発熱に対しては冷却とともに「アセトアミノフェン(カロナール)」などの解熱薬を用います。
喘鳴を伴う呼吸器症状に対しては「鎮咳去痰(ちんがいきょたん)」薬や気管支拡張薬などを用います。
5 RSウイルス感染症の予防方法

RSウイルス感染症は、保育所などで施設内流行を生じやすい傾向があります。
また、家族内感染も高い確率で起きます。
特に冬、兄弟姉妹が風邪を引いている時には小さな子供は要注意です。
そして風邪をひいた人との接触はなるべく避けるようにします。特に1歳以下の乳児にいかに感染させないようにするかが重要なポイントです。
5-1 場所や行動にも注意!
特にRSウイルス流行期(10月頃から2月頃)には、次のような場所や行動を避けましょう。
- 受動喫煙の環境
- 人の出入りが多い場所
- 保育所
- 乳幼児と兄姉(学童、幼稚園児)との接触
特にタバコの煙は子どもの気道を刺激するため、咳症状が悪化し喘鳴を起こしてしまいます。
また、感染後の症状悪化だけでなく、健康時にも気道の状態を悪くしてしまうため、感染するリスクも高くなるとも考えられます。
5-2 家庭でもしっかり意識して
感染しやすい乳幼児の寝室は他の風邪を引いている家族と別にした方が無難です。
小さい頃にRSウイルスに感染すると、喘息になりやすいという傾向があります。喘息を防ぐためにもRSウイルス感染に対する予防を第一に考えましょう。

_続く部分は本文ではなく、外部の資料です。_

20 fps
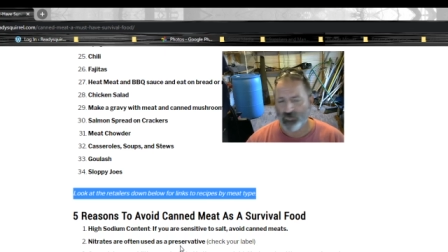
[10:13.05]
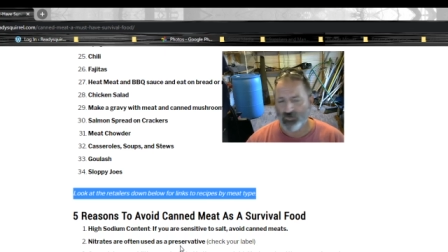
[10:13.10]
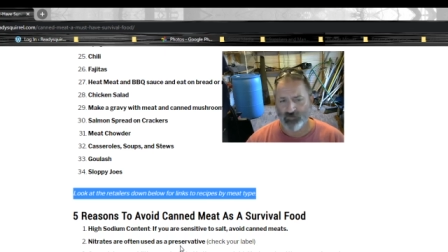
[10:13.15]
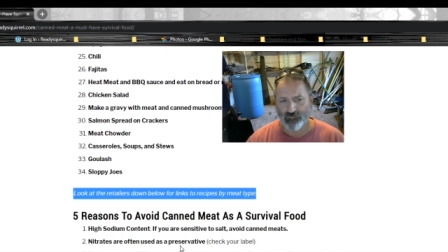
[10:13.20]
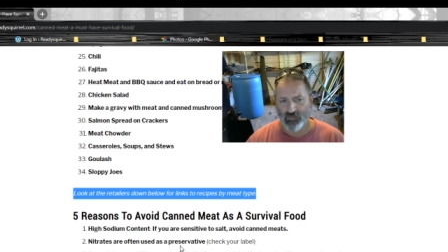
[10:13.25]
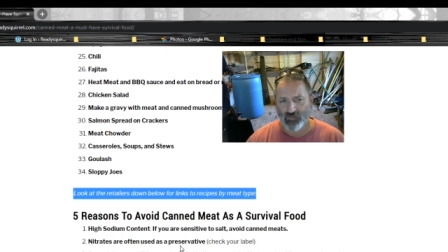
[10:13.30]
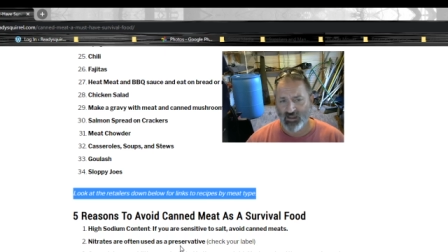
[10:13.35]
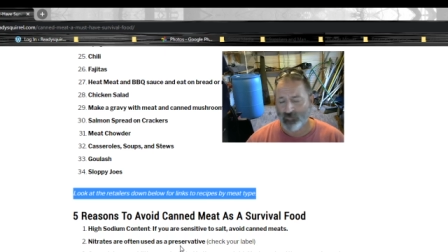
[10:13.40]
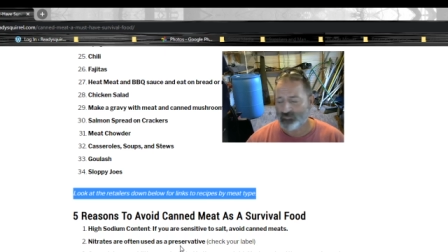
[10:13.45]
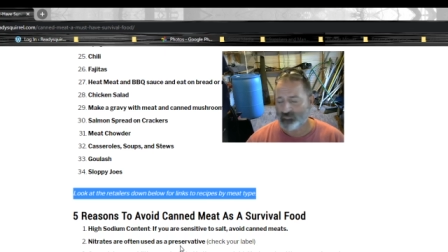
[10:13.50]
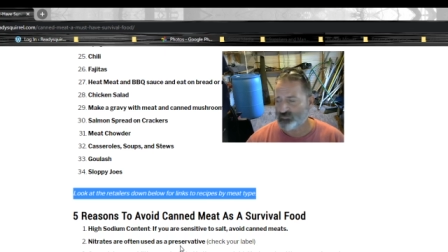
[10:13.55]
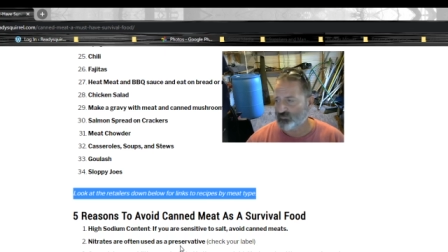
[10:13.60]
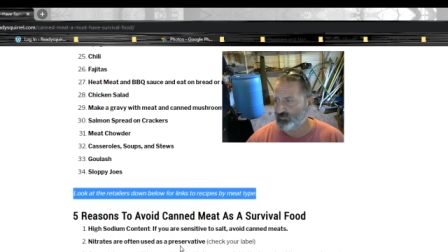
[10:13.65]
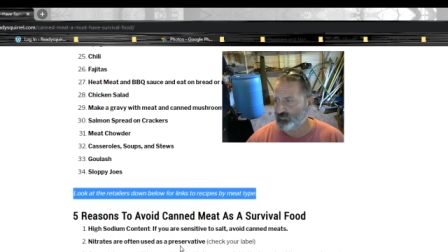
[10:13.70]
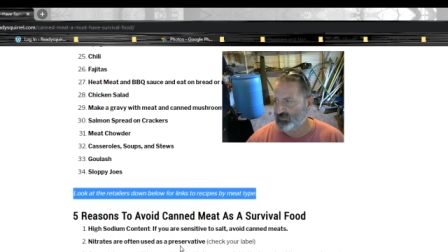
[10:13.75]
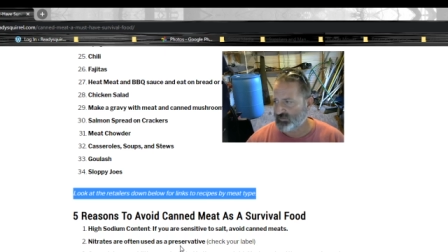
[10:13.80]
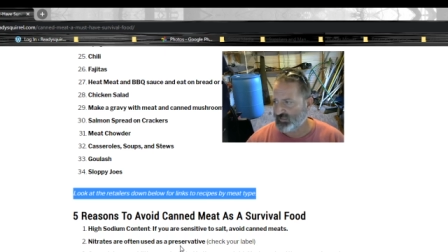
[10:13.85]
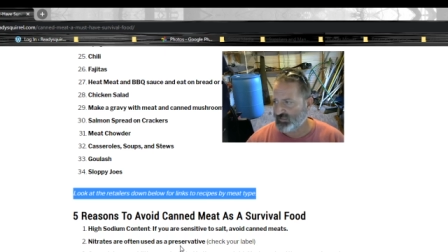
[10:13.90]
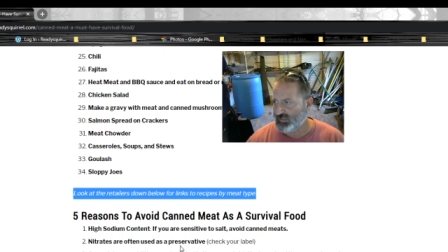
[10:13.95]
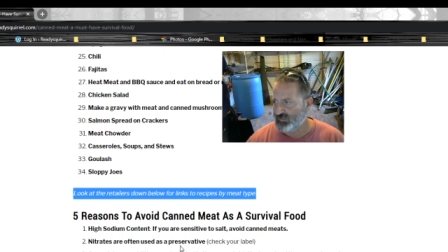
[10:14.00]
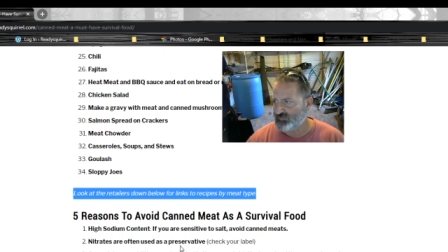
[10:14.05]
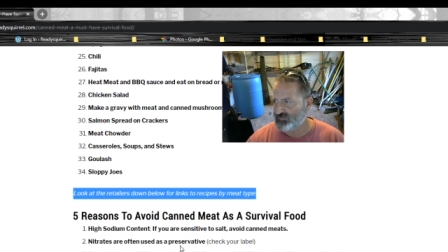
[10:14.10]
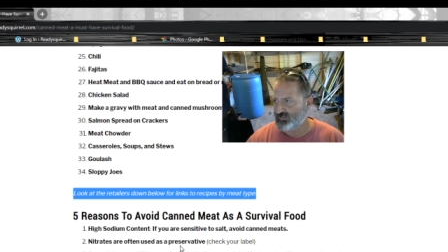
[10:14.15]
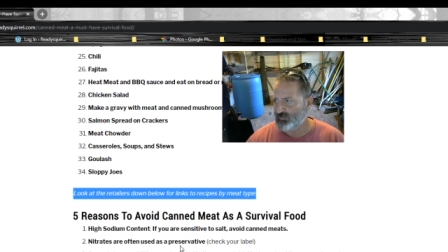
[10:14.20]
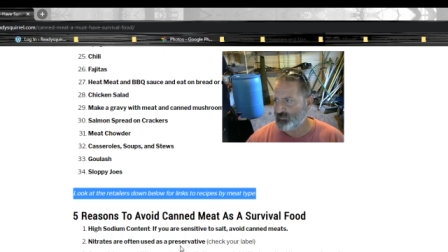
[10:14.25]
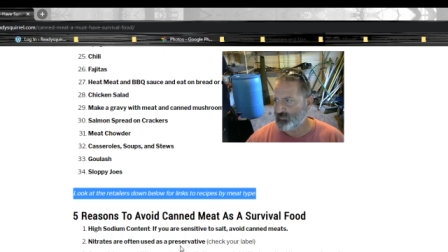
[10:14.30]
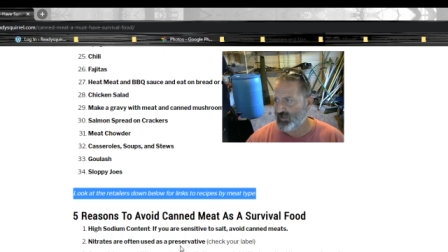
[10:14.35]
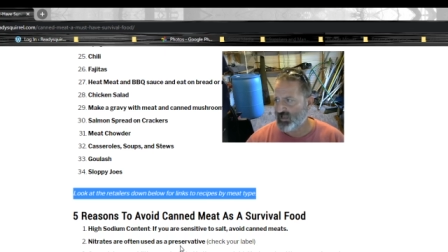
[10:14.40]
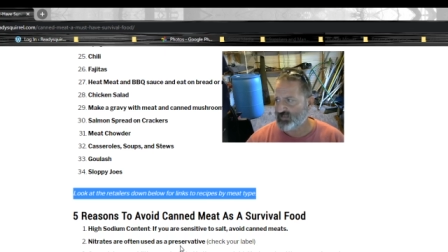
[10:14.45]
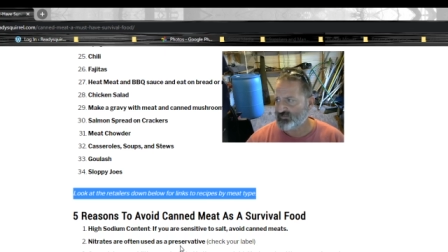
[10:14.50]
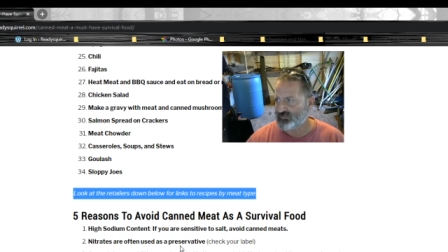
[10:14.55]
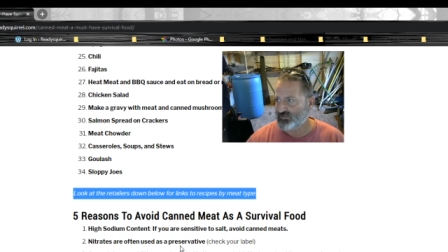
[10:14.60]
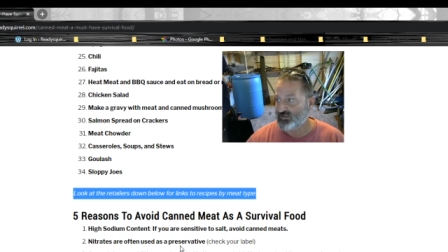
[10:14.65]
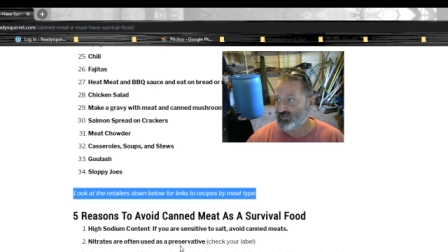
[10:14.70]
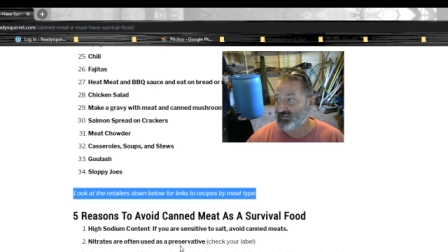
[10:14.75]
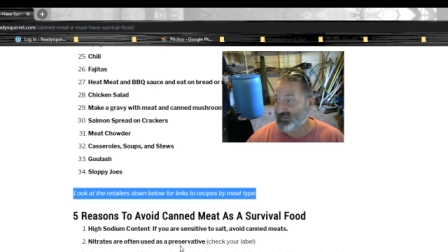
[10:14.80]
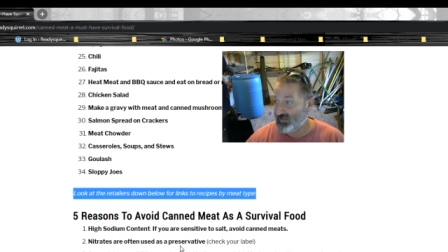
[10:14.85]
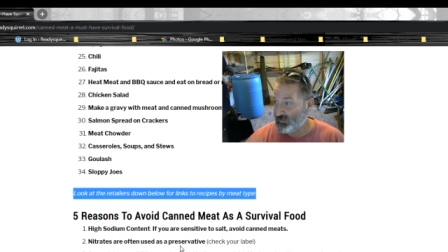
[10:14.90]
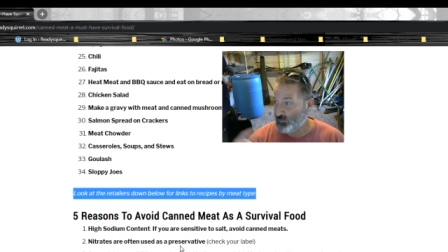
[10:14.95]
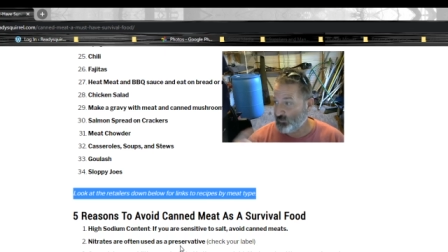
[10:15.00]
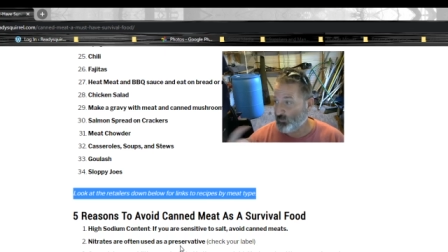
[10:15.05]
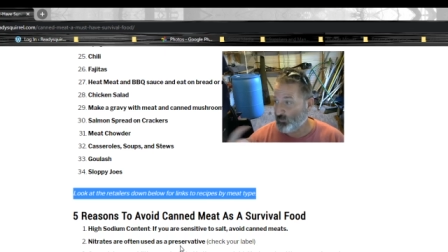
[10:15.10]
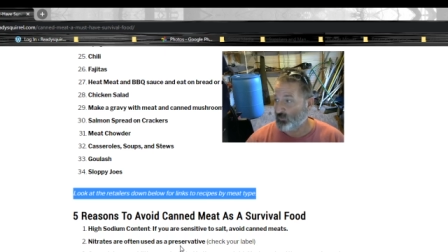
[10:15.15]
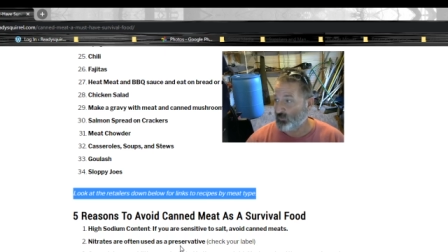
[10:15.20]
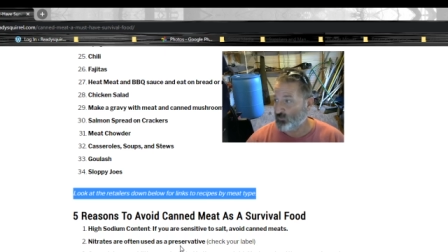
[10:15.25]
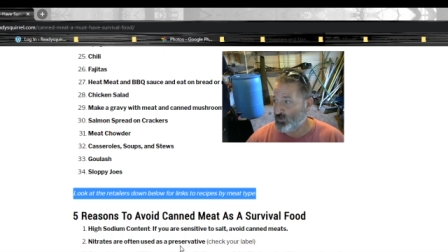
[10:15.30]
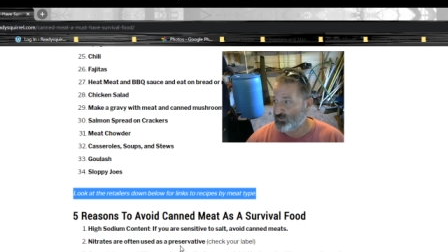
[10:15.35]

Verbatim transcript: But if you absolutely can't see past it and you want to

飛沫や接触により感染するので患者さんの気道分泌物の付着した物の扱いに注意し、手洗いとうがいに注力してください。
まとめ
RSウィルスは、
- 感染経路…飛沫感染、手指を介した接触感染。最初に鼻に感染することが多い
- 潜伏期間…感染してから発症するまでの潜伏期間は2~8日
- 感染期間…ウイルス排泄期間は7~21日と長く、感染が広がりやすい
上記のような傾向があります。
10月頃から2月頃の流行期には、
- 受動喫煙の環境は避ける
- 人の出入りが多い場所は避ける
- 保育所の環境に注意
- 乳幼児と兄姉(学童、幼稚園児)との接触時には注意
上記の環境を意識しましょう。
感染が確認された場合は、
- 水分補給
- 部屋の加湿
- 鼻水のケア
を行いましょう。
発症が確認された場合には、対症療法を主に考え、すぐに医療機関に相談してくださいね。